Lab 02-02 — Measure Fragmentation: Contiguous vs Paged [CPU-OK]
"Paging saves memory" is a slogan. This lab turns it into a number — one you produce, on your laptop, in milliseconds. You'll simulate the pre-vLLM allocation strategy and the paged strategy on the same stream of requests and measure exactly how many requests each admits and how many memory slots each wastes. The ratio you compute is, in miniature, the entire empirical case for PagedAttention — the 2–4× from the SOSP paper, re-derived by you.
Contents
- Why this lab exists
- Background: the two kinds of waste
- The experiment
- Files
- Run
- What you should see — with the arithmetic
- What the tests prove
- Hitchhiker's notes
- Going further
- References
Why this lab exists
A staff engineer's job is frequently to re-derive someone's headline claim from first
principles before betting an architecture on it. Papers cherry-pick; blog posts round up;
your workload is never quite theirs. The skill this lab drills is building the smallest
simulation that captures a memory-allocation phenomenon — no GPU, no model, no engine, just
the allocation math — and using it to interrogate a claim. You'll use this move constantly:
sizing KV for a new deployment, evaluating "should we raise block_size?", estimating what
a longer max_model_len costs before anyone provisions hardware.
It also makes Phase 2's core trade quantitative. After this lab you won't say "contiguous allocation wastes memory"; you'll say "on a reserve-512-use-32 workload it wastes 94% and admits 8 requests where paging admits 120 — and here's the four-line model that says so."

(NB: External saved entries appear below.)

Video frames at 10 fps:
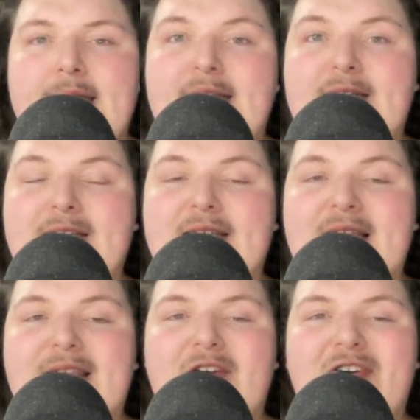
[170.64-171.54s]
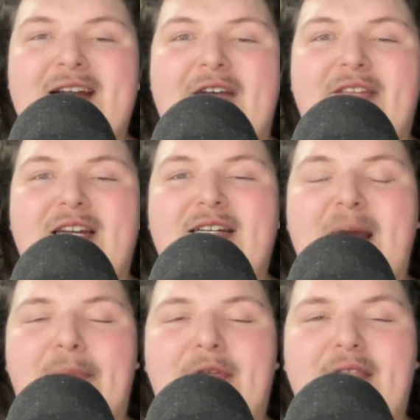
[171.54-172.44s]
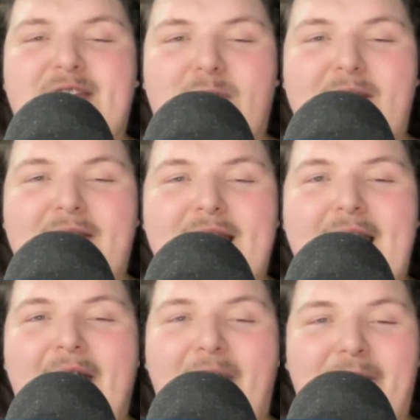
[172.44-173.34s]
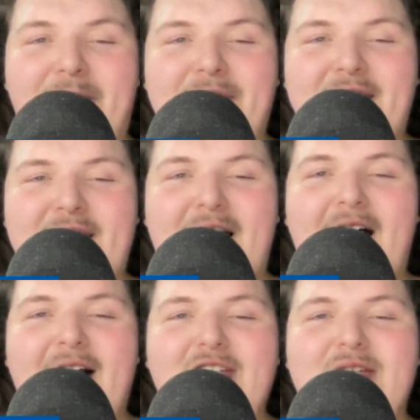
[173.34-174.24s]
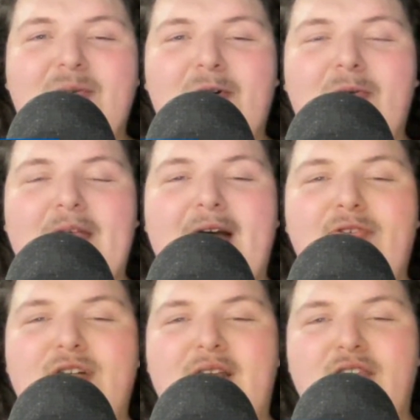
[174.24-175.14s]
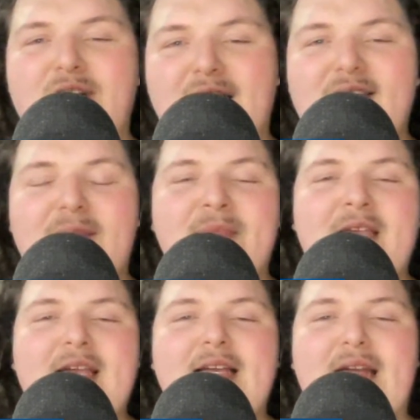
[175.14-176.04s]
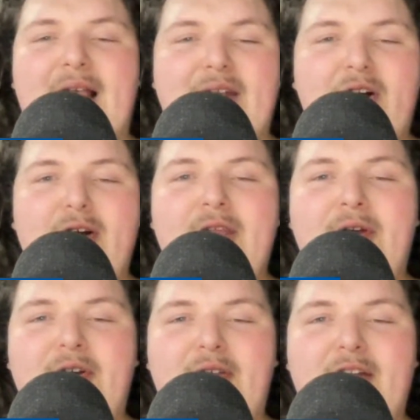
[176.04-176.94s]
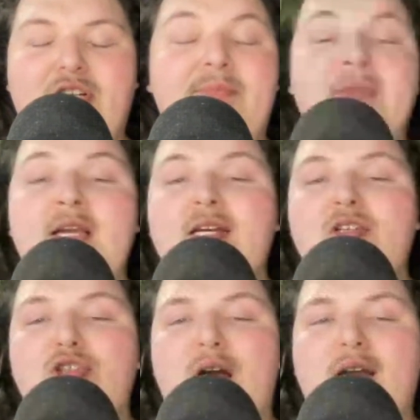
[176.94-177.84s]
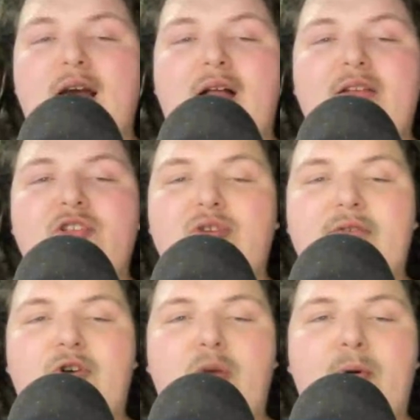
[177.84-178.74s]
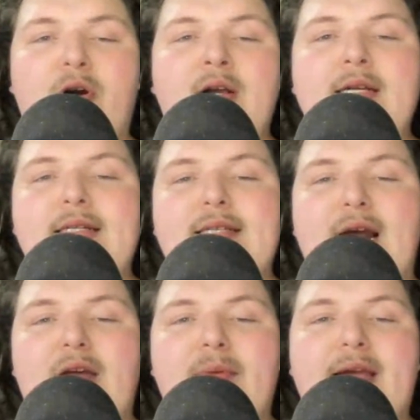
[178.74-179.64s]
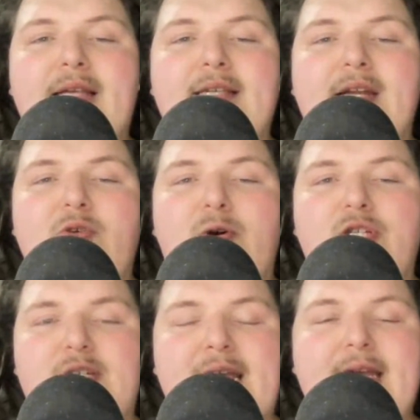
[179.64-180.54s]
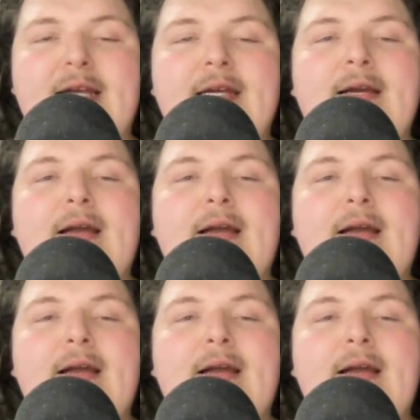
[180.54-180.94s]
Let's just say the Thunder did not have a ton of depth in this one at all. The Hawks were without Jalen Johnson, Gallinari, Thunder legend, John Collins, Sharif Cooper, Skylar Mays, and Gorgui Dieng.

Background: the two kinds of waste
Memory allocators lose memory two ways, and the distinction drives everything:
- Internal fragmentation — waste inside an allocation: you reserved more than you
used. The contiguous strategy reserves
max_lenper request because generation length is unknowable in advance; a request that stops after 32 tokens of a 512 reservation strands 480 slots. Note this waste is invisible to the allocator — the slots are "allocated," the dashboard says the memory is in use, and yet it holds nothing. The PagedAttention paper measured real systems (Orca-style reservation) at 60–80% waste this way. - External fragmentation — waste between allocations: enough total free slots exist, but no single contiguous run is big enough, so an admission fails anyway. This one appears only after churn (allocate/free cycles punch holes), which is why naive benchmarks — and naive simulations — miss it.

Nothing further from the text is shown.